Nervous baseball fans hoping that the ongoing lockout won't cause the postponement or cancellation of Opening Day games scheduled for March 31 received some positive news Wednesday when it was revealed MLB owners and MLB Players Association representatives would meet again Thursday. Presumably, the sides were set to at least discuss big-money issues that reportedly have the sides "far apart" from putting pen to paper on a deal.
Such optimism disappeared rather quickly.
According to Bob Nightengale of USA Today, Joon Lee of ESPN and others, Thursday's session between owners and the union lasted roughly 15 minutes. Lee added a separate conversation occurred shortly after the supposed meeting.
Dan Halem of MLB and Bruce Meyer of the MLBPA had a 20 minute side conversation after the meeting
— Joon Lee (@joonlee) February 17, 2022
Both Nightengale and ESPN's Jeff Passan explained the parties are no closer to even flirting with signing an agreement than they were on Wednesday night.
The MLBPA backed off it’s request for arbitration for all players with 2+ years of service today, requesting instead 80% of players go into the system.

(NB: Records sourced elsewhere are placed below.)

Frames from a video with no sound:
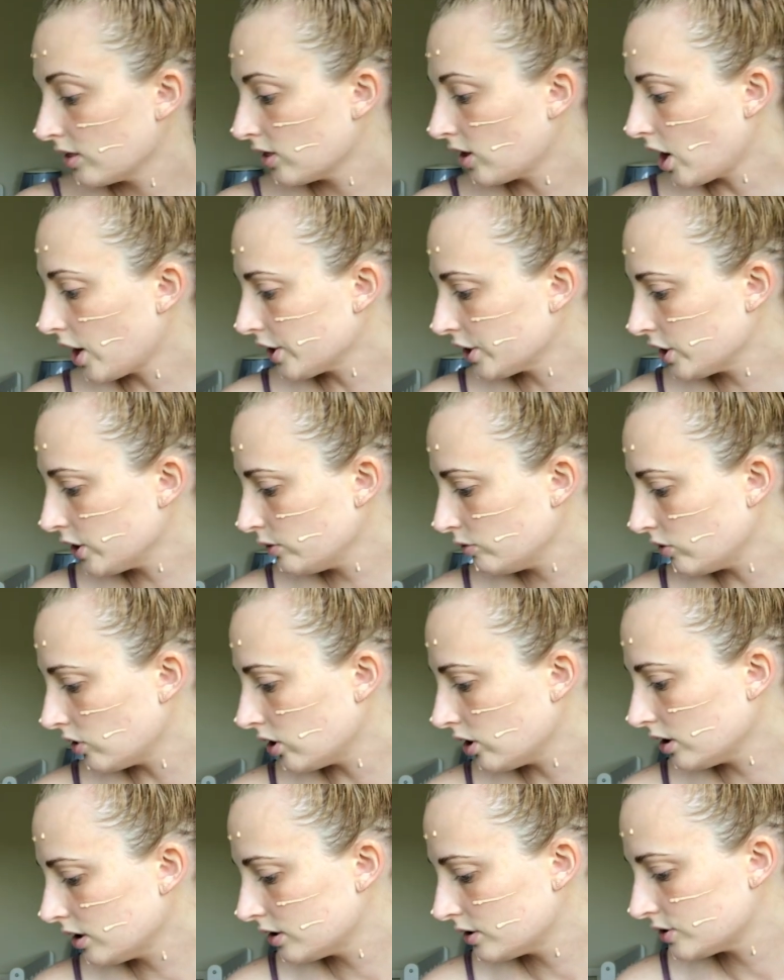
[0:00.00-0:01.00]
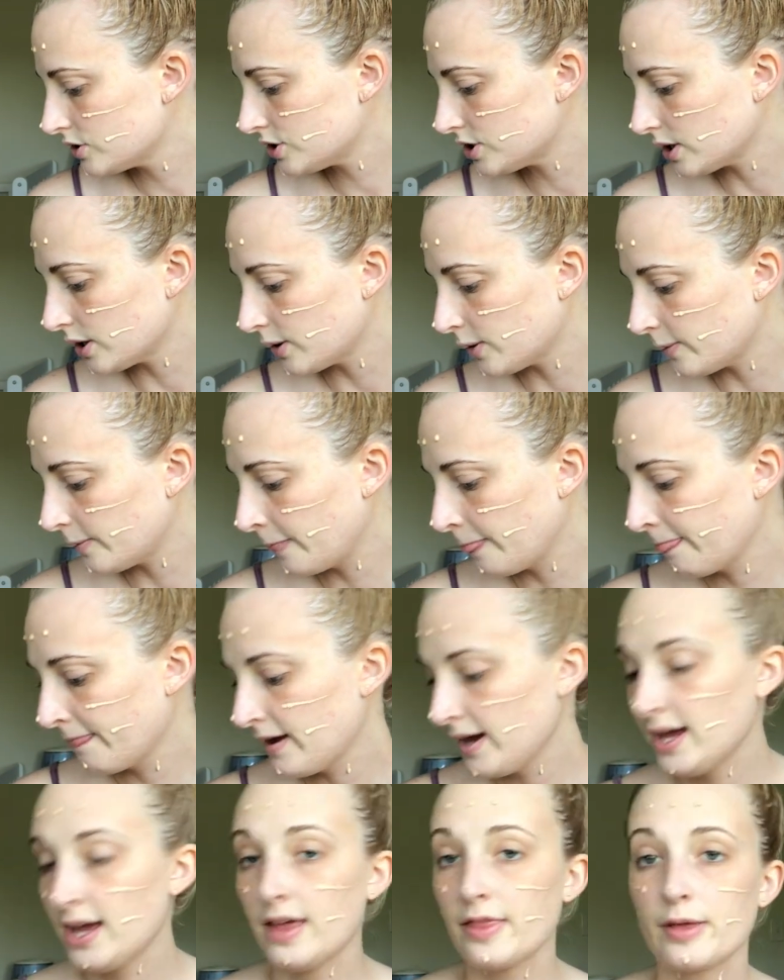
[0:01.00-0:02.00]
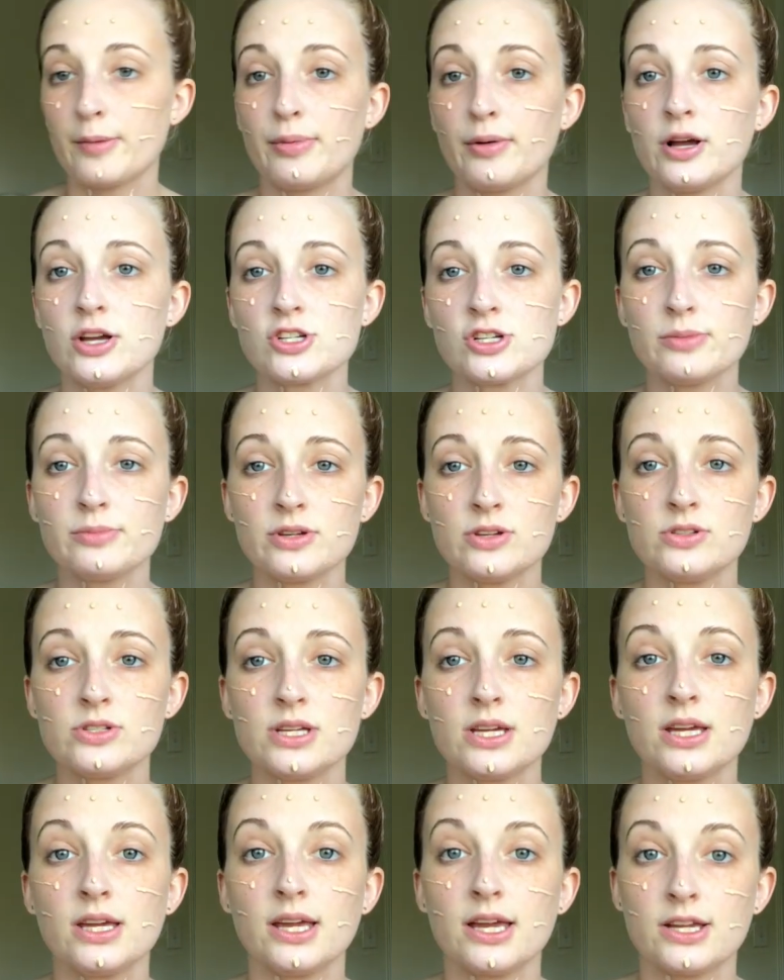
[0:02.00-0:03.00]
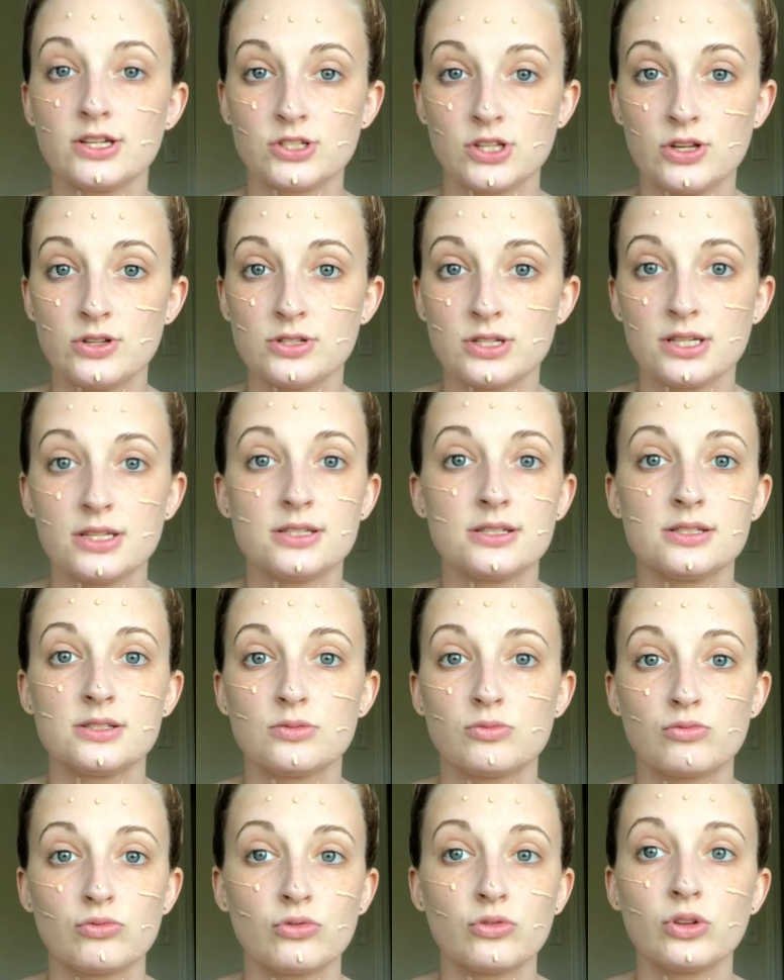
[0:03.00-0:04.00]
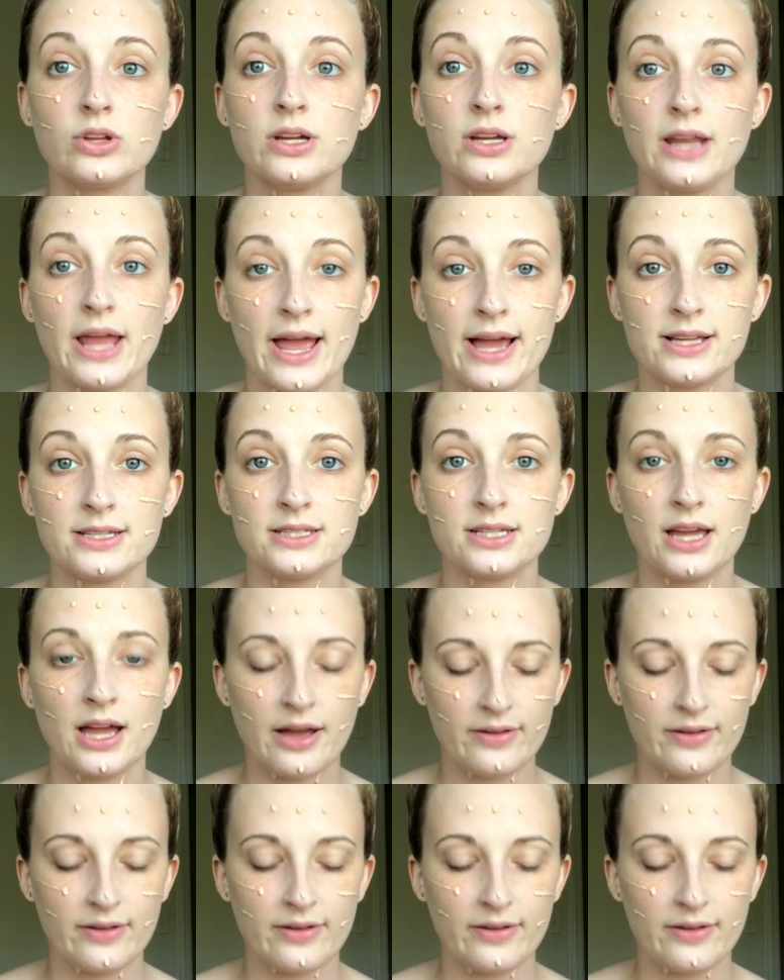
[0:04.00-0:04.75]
not a cute look. So the brush I'm using, excuse it, is really nasty.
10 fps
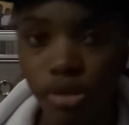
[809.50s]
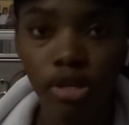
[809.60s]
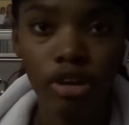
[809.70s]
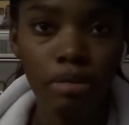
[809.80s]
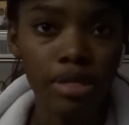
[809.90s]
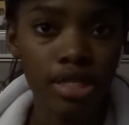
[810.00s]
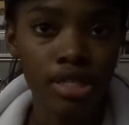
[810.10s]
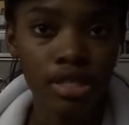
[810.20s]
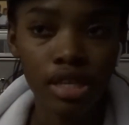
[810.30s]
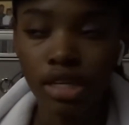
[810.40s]
gonna grab a
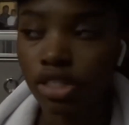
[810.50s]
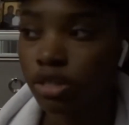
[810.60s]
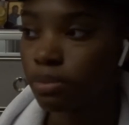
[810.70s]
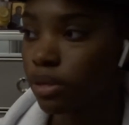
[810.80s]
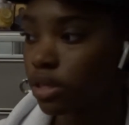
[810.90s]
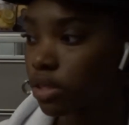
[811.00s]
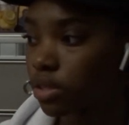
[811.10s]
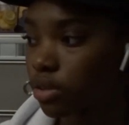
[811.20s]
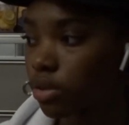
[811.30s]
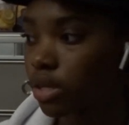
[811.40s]

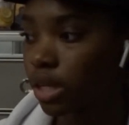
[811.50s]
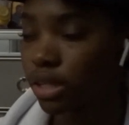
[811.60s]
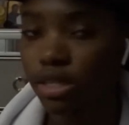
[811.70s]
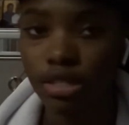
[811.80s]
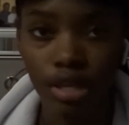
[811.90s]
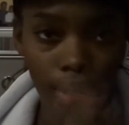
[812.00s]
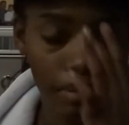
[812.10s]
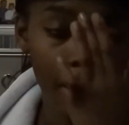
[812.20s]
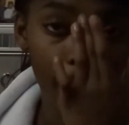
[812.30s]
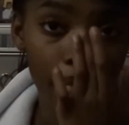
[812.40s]
sketchbook or at least like a
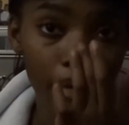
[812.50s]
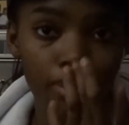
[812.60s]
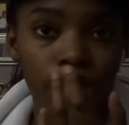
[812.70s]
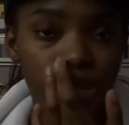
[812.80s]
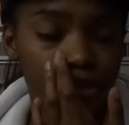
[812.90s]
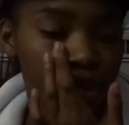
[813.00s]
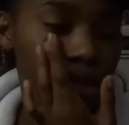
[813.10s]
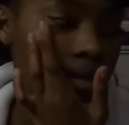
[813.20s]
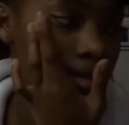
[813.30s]
pad of paper or something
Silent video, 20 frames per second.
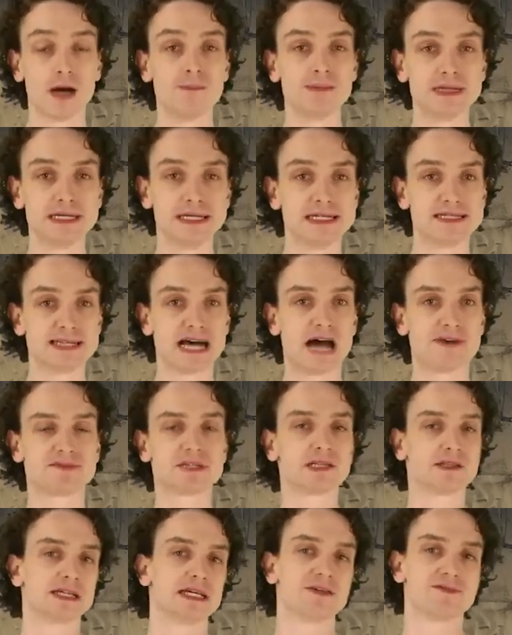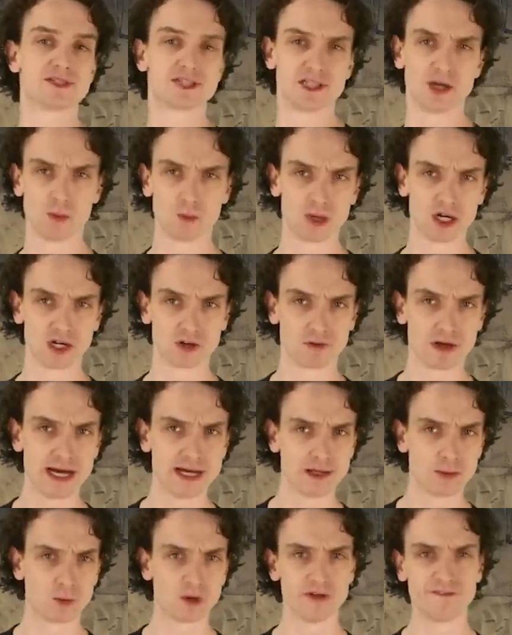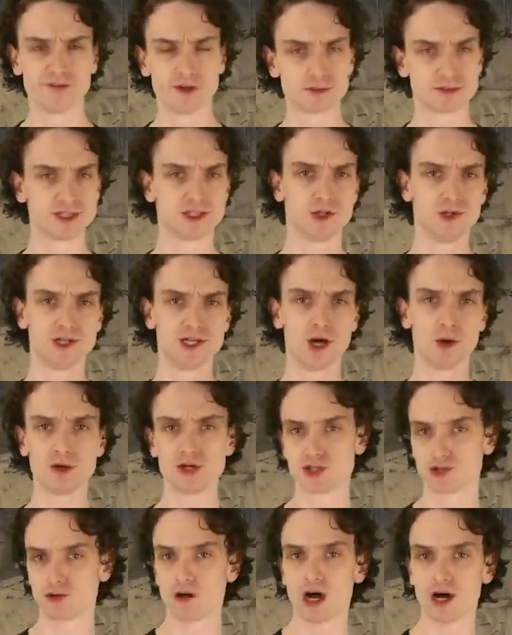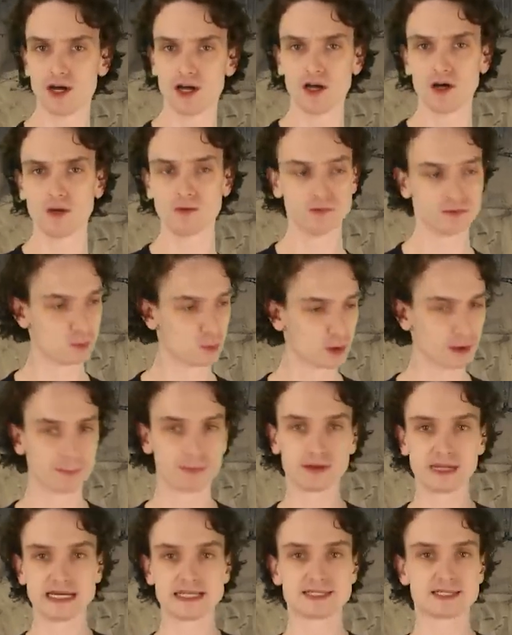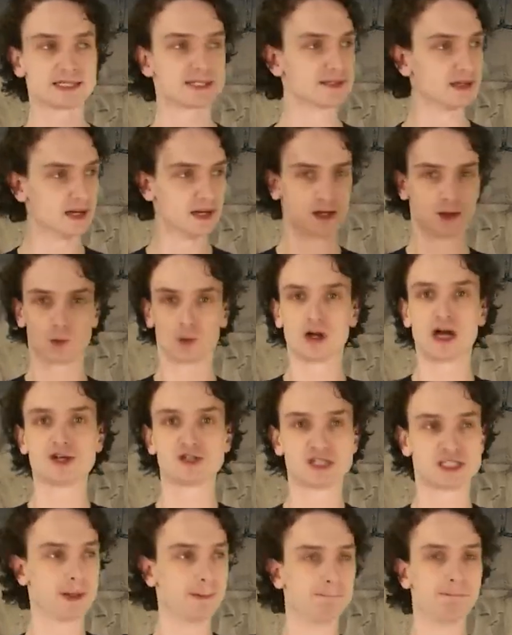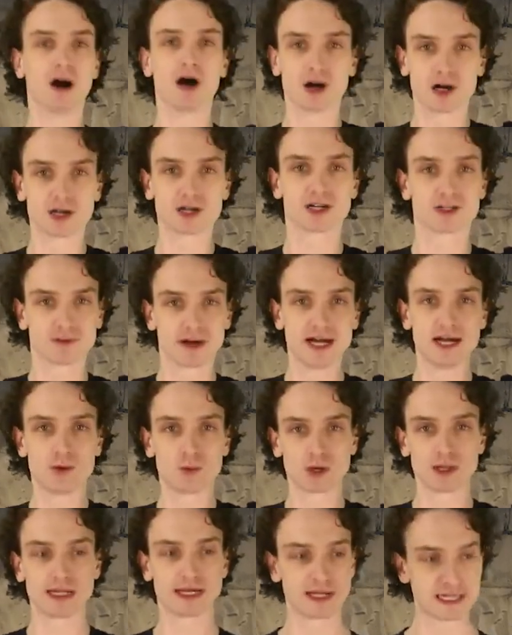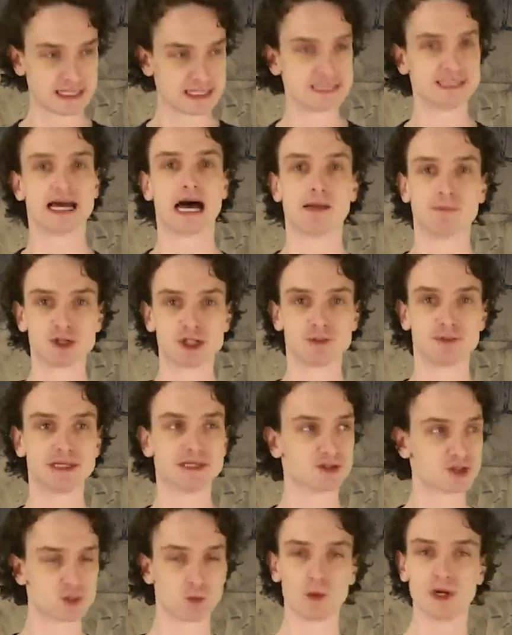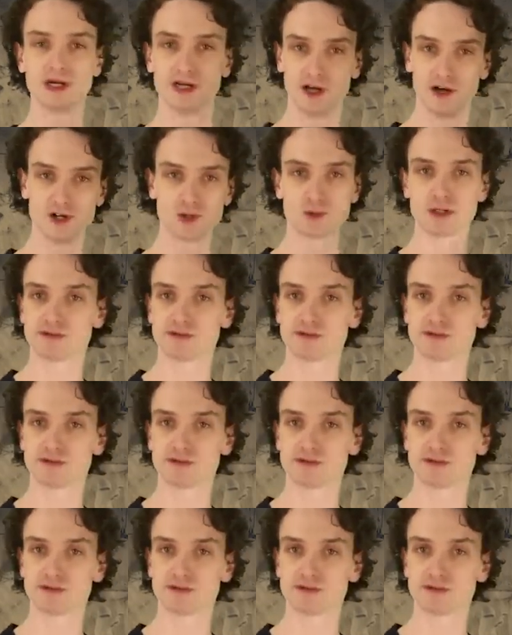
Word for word: Companies have to live somewhere, right? We're a film studio in Toronto, we're a place we're not just a bunker, right? We're like an establishment. There's windows.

Additionally, the union requested an increase in its pre-arb bonus pool ask from $100 million to $115 million.
— Jeff Passan (@JeffPassan) February 17, 2022
The #MLBPA requested an increase from $100 million to $115 million in its pre-arbitration bonus pool in its latest proposal in exchange for the arbitration eligibility class to include 80% of its players with 2 years of service instead of 100%. MLB called it a non-starter.
— Bob Nightengale (@BNightengale) February 17, 2022
Per MLB Network insider Jon Heyman, "almost no progress" was made after the MLBPA was reportedly left "unimpressed" by Saturday's offer from the owners.
Players union lowered the percentage of 2-year players the request to get arbitration from 100 percent to 80 percent (MLB is at 22 percent, status quo) and actually raised the bonus pool request from $100M to $115M (MLB is at $15M) so they actually lost ground on that.
— Jon Heyman (@JonHeyman) February 17, 2022
So one day after spring training workouts were supposed to begin, almost no/no progress was made. The union obviously didn’t think much of MLB’s last offer, so they moved basically not at all. Sides are now $100M apart on the bonus pool for 0-3 players instead of $85M.
— Jon Heyman (@JonHeyman) February 17, 2022
One piece of good news is that The Athletic's Evan Drellich reports MLB will "get back to" the union regarding a next negotiating session, so the sides are at least talking about talking again down the road. Unfortunately, Nightengale noted it now seems "impossible" that spring training games will begin on Feb. 26, as scheduled.
MLB commissioner Rob Manfred said last week teams and players will want a four-week spring training to prepare for meaningful regular-season matchups. That timeline makes March 3 the last day camps theoretically can start before Opening Day contests are either pushed back, converted into doubleheaders or canceled.
Too much is being read into the short length of the meetings. While MLB side would prefer give and take, union has signaled it prefers just to present proposals at the meeting. The bigger issue is taking 5 days to present an offer that is about the same as the previous offer.